Vendrán discusiones sobre cómo avanza un movimiento de esos, la rabia no tiene larga vida, por definición, es muy intensa. Sospecho que son las rabias largas, cultivadas por años en el corazón, las que se suelen volver dañinas la actuación política. La rabia debe evolucionar. La pregunta, por supuesto, es cuál es la relación entre esa rabia y la actuación en la política electoral. Parece, en principio, poca cosa votar por alguien cuando se trata de reivindicar el racismo de cientos de años. Otros sugieren que es inútil salvo se vote finalmente.
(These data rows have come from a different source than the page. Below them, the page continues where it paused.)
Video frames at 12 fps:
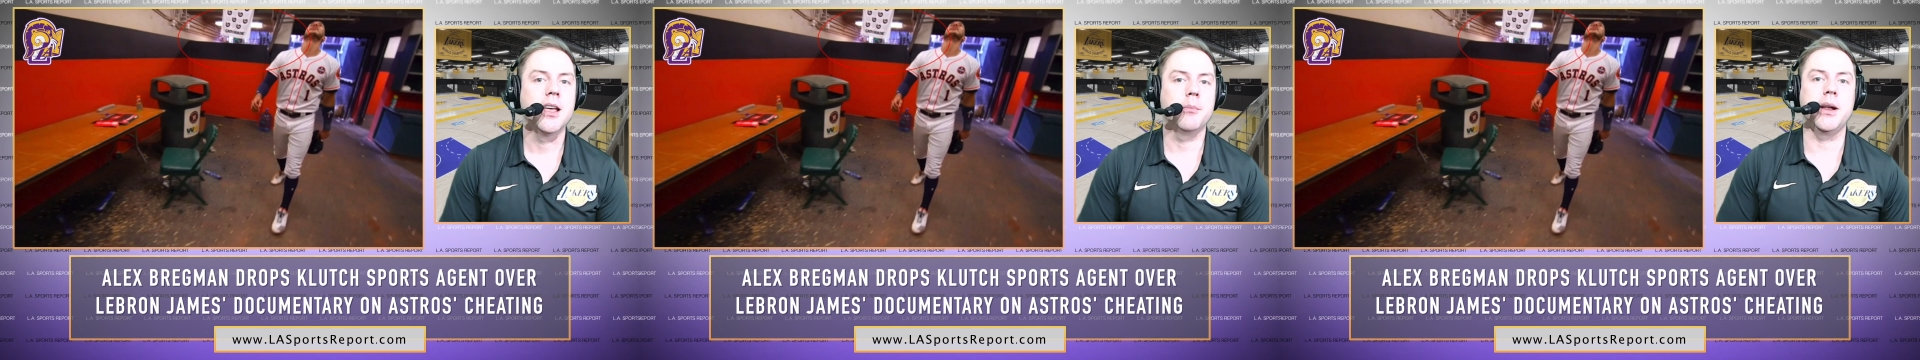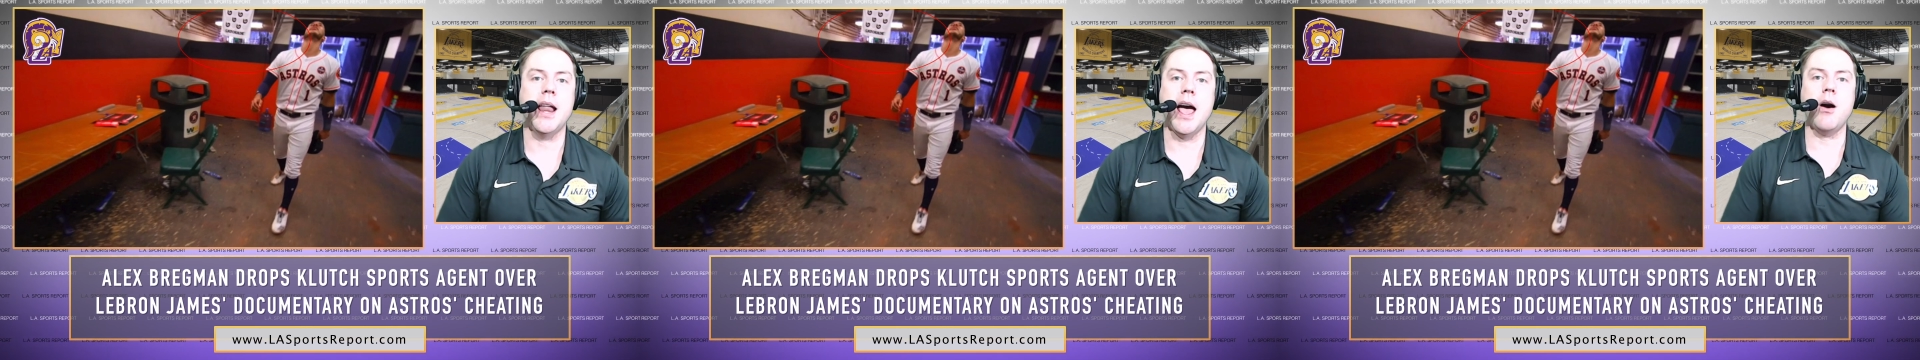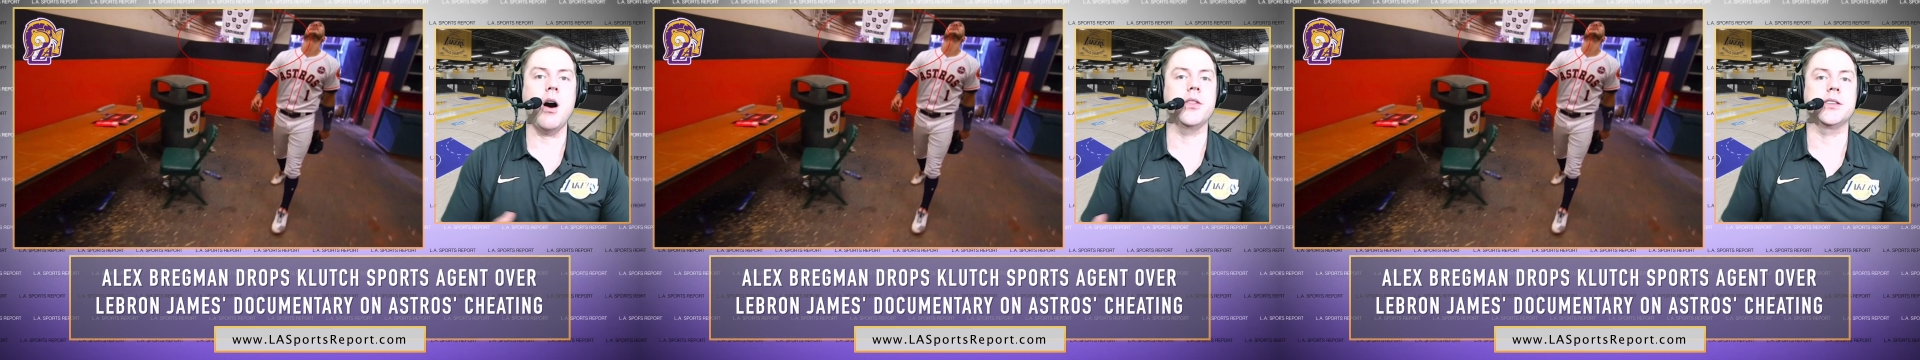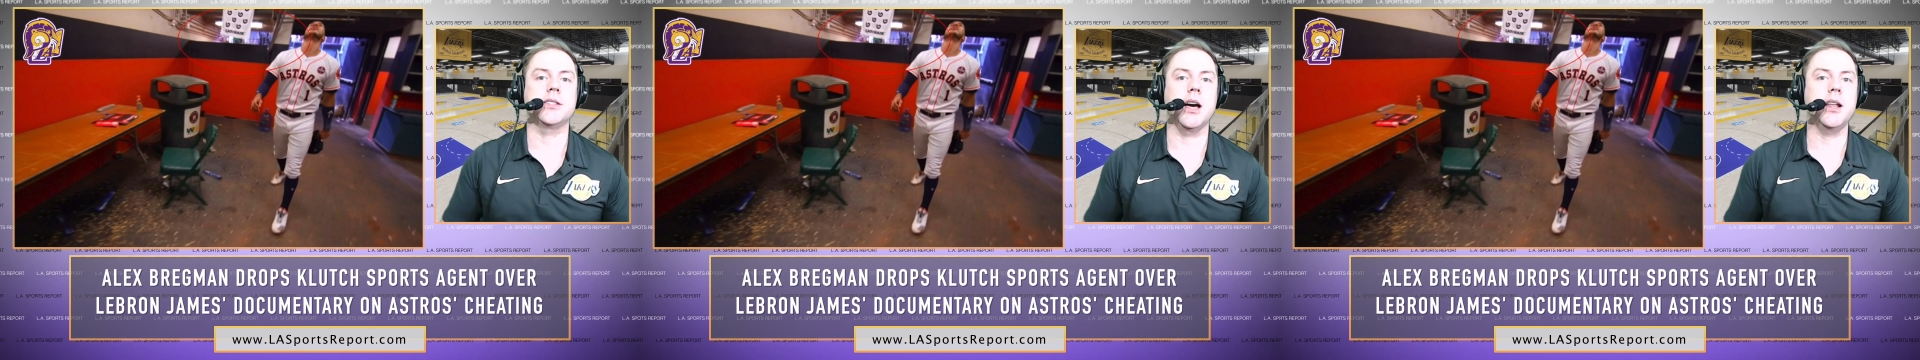But now, all of
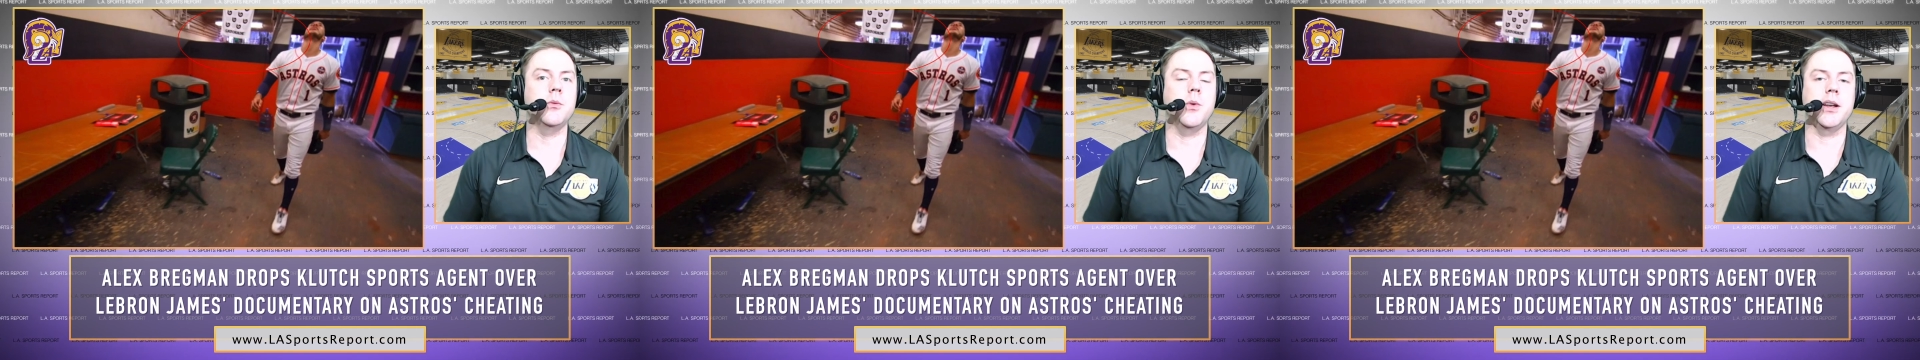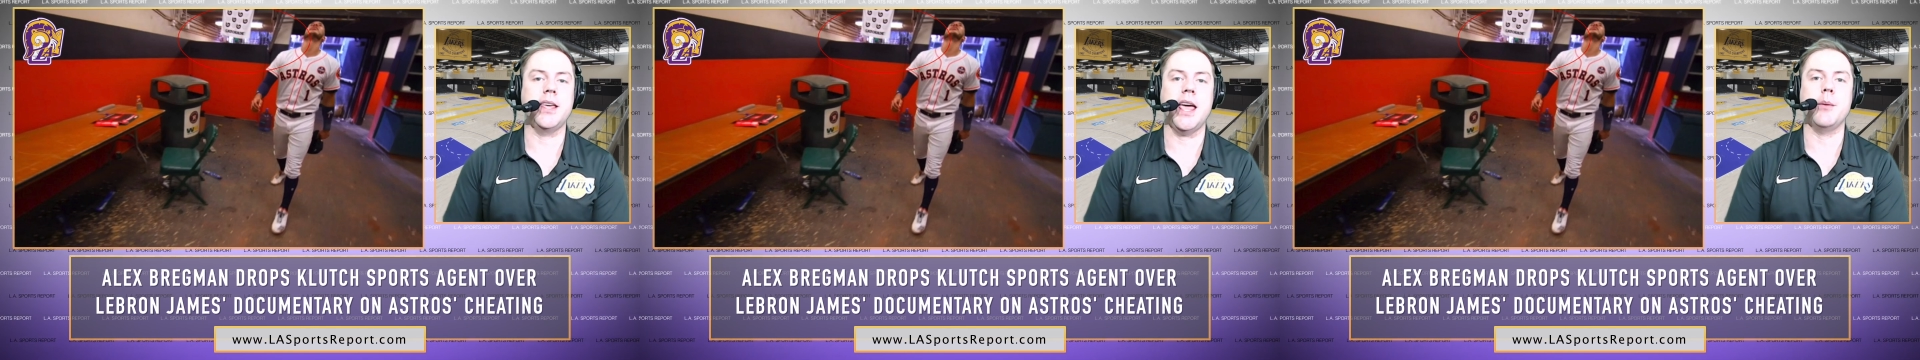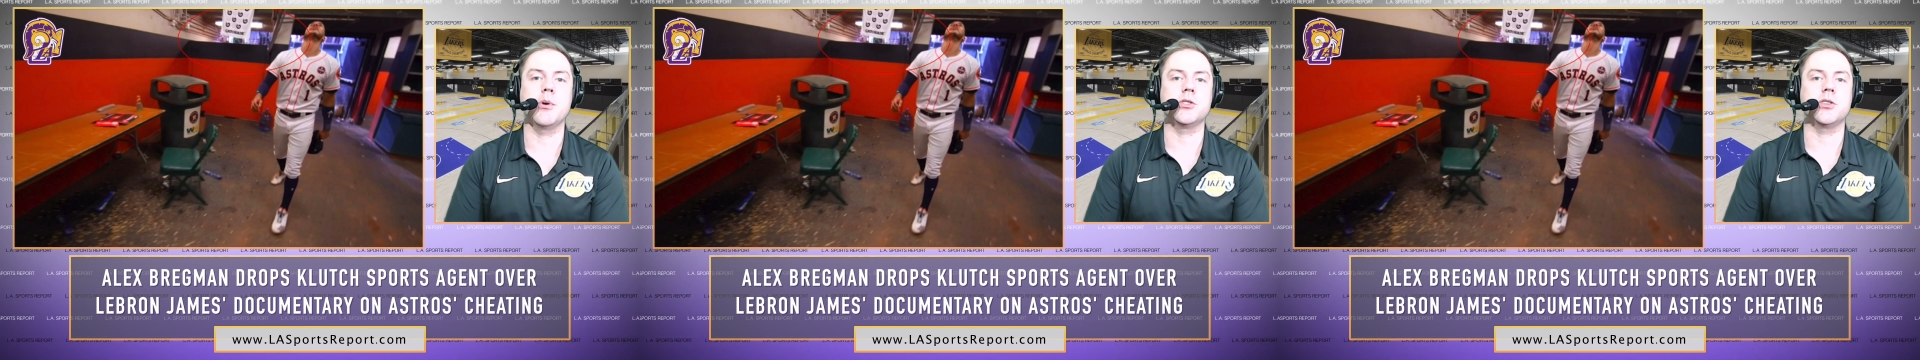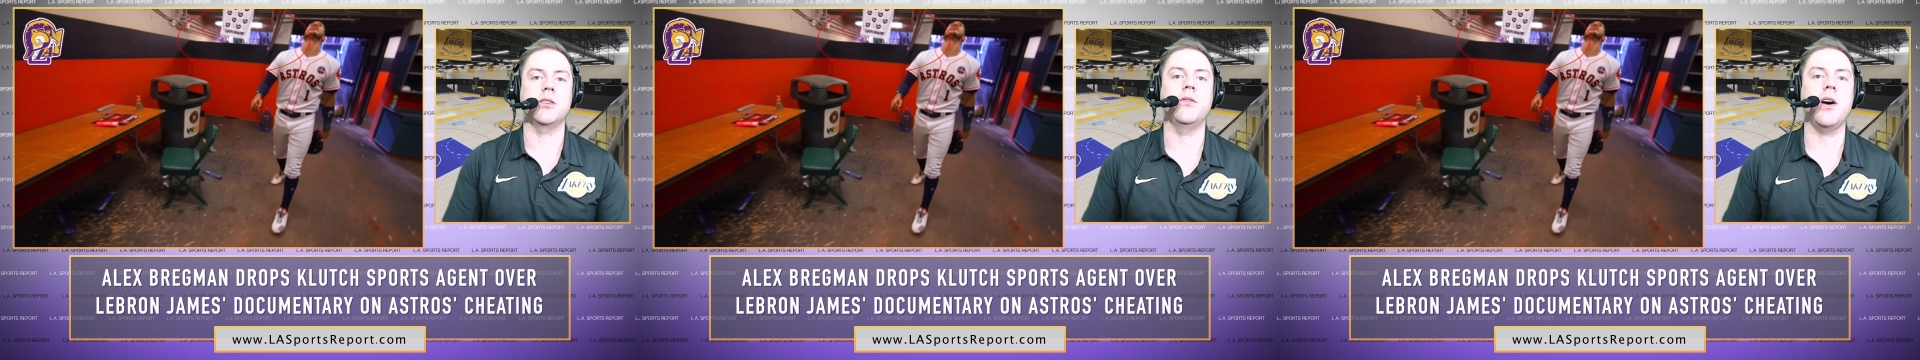a sudden, when
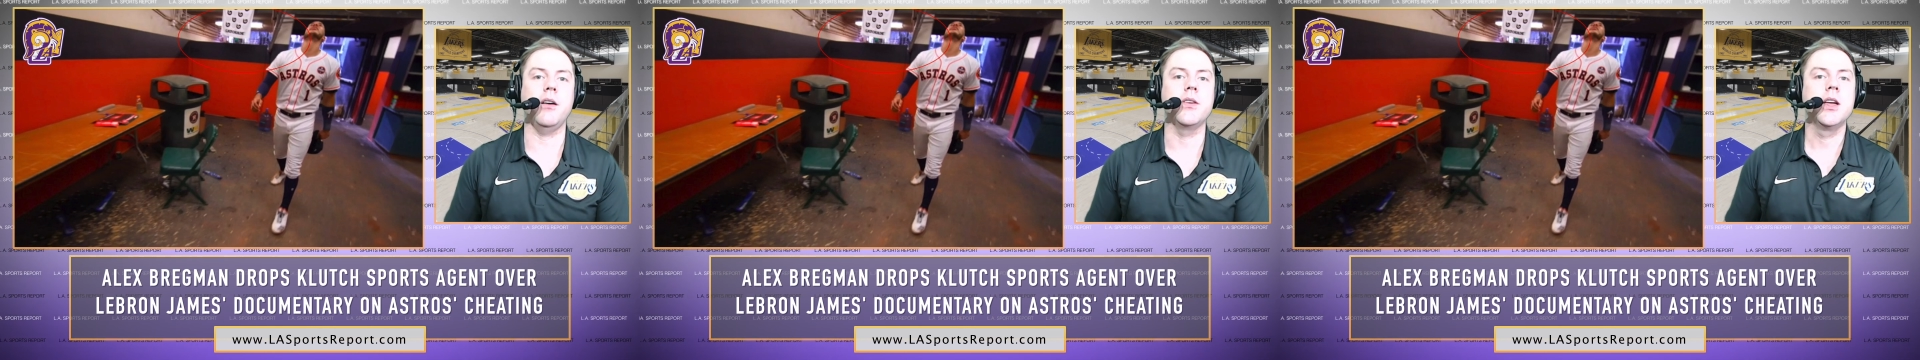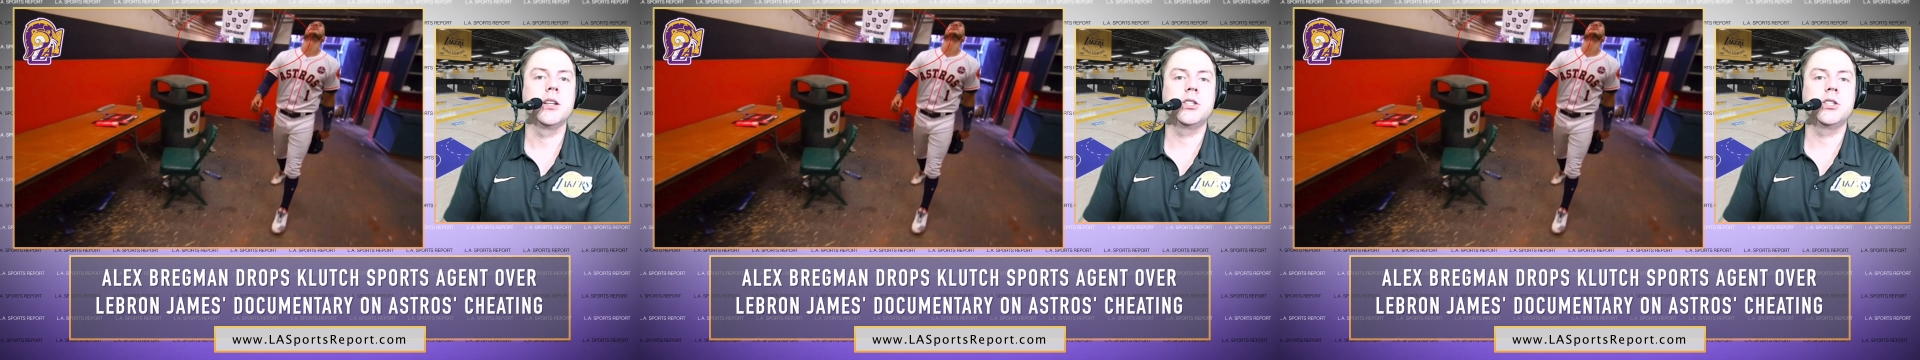cameras are involved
Es relativamente fácil usar la rabia en la política, especialmente en estos países nuestros, porque hay muchas razones para sentirla. El político que entiende la rabia y describe las causas de quién la siente, se conecta genuinamente porque está diciendo la verdad. Las mejores transformaciones políticas se han construido justamente cuando movimientos de personas entienden su indignación y la llevan al poder rompiendo con esquemas tradicionales. También, los mayores desastres, para no ir muy lejos, Chávez, con inmensa habilidad, cabalgó sobre la rabia justificada contra la élite decadente que gobernaba a Venezuela. Una paradoja: ya el chavismo es la élite decadente que gobierna a Venezuela.

Campbell anota que la tarea es participar en el juego, así sea difícil, participar en la batalla que nos interese, que consideremos justa. Cualquiera puede participar, pero “el héroe es el que participa decentemente, alineado con la naturaleza no con el del rencor personal, ni con el deseo venganza, ni nada por el estilo”. Así tenga rabia, especialmente si tiene rabia, agrego yo.